You always write so tenderly about such hard matters; I feel something of your heart breaking, too. You are often in my thoughts and prayers - and I am grateful we have found a connection in the Spirit across traditions and oceans. Blessings with you always - and many thanks for your encouraging words.

Philomena Ewing said...

Ah, RJ- It means a great deal to have your kindness and support here and yes it is disheartening to see fine people like Fr. Ruff being pilloried and personally attacked for his right to express his oppositional views. I also agree with the reasons for his resignation. What a loss.

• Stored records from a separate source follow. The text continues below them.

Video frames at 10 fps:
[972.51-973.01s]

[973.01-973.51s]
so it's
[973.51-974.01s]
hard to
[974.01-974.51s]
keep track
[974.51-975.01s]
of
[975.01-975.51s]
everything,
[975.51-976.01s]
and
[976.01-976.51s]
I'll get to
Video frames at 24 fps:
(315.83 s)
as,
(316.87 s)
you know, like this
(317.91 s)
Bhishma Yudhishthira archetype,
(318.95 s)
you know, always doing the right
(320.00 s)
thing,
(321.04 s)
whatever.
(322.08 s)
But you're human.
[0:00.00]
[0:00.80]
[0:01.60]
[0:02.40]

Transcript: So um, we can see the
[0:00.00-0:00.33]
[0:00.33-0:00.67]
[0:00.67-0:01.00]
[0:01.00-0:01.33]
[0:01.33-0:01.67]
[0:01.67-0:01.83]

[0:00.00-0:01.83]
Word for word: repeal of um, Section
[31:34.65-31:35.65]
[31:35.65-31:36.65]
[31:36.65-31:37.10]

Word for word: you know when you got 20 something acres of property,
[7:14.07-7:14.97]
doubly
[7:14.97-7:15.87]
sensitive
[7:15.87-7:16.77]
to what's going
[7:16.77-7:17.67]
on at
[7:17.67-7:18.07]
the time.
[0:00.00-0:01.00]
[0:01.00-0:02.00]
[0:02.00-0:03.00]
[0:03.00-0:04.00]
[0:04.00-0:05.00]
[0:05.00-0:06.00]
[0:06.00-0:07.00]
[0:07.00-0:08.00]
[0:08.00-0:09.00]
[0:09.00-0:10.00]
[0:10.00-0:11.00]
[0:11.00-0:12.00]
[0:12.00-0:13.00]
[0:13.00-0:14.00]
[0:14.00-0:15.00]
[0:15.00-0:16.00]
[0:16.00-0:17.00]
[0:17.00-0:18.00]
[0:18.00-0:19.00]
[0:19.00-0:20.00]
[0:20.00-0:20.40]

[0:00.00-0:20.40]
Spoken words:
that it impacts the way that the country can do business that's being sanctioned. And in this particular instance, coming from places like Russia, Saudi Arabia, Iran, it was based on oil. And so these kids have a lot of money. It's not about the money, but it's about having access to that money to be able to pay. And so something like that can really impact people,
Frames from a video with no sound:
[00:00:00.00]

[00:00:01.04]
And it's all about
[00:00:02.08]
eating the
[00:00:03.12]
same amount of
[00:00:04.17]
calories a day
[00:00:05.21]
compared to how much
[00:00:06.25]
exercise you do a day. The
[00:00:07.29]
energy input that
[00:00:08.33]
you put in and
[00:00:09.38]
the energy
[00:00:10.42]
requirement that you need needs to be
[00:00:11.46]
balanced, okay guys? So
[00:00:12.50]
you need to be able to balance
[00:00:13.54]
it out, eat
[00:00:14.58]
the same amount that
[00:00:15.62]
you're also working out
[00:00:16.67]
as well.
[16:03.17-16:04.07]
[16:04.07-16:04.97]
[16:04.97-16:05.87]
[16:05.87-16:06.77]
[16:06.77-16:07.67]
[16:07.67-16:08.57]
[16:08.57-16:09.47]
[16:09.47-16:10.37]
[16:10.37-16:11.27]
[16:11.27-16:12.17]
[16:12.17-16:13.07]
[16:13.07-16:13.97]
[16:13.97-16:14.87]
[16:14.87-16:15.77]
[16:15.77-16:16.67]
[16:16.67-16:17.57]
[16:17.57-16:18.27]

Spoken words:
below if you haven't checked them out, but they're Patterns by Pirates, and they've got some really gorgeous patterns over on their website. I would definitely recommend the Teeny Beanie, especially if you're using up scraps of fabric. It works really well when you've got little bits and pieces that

I too am lifted up by our connection in the Holy Spirit. Your blog is so beautiful and it inspires challenges and sustains me in so many ways in faith and friendship.
Bless you too !

Word in the Hand said...

I read the article in America and was heartened to see a respected member of the church showing such integrity. His resignation proves his obedience to the One who it belongs to. True obedience is listening to the quiet voice of God even in the melee of what others beieve or think. If each of us were so obedient we would have a church worthy of the name rather than one that seeks to distract and avoid.

Philomena Ewing said...

Hi and thanks so much for your comment.I was drawn to your last sentence in particular which is so true and unfortunately where we are so often at today. It is important that this man feels support for his decision and that is why I posted on it and why your comments and those of others are vital even if they only are a proverbial drop in the ocean.
Thank you so much

Anonymous said...

Thanks so much for this post Phil. Yes, perhaps these are just drops in the ocean but drop by drop boulders turn to sand. We must pray, pray for theses good people who have the courage to speak out. People who love the Church and have given their lives to the Church. We cannot be silent.

Philomena Ewing said...

Such a popular uprising has taken us all into a space of unprecedented goodwill and support for these lovely people. Yes, prayers prayers and more prayers for their safety and freedom !!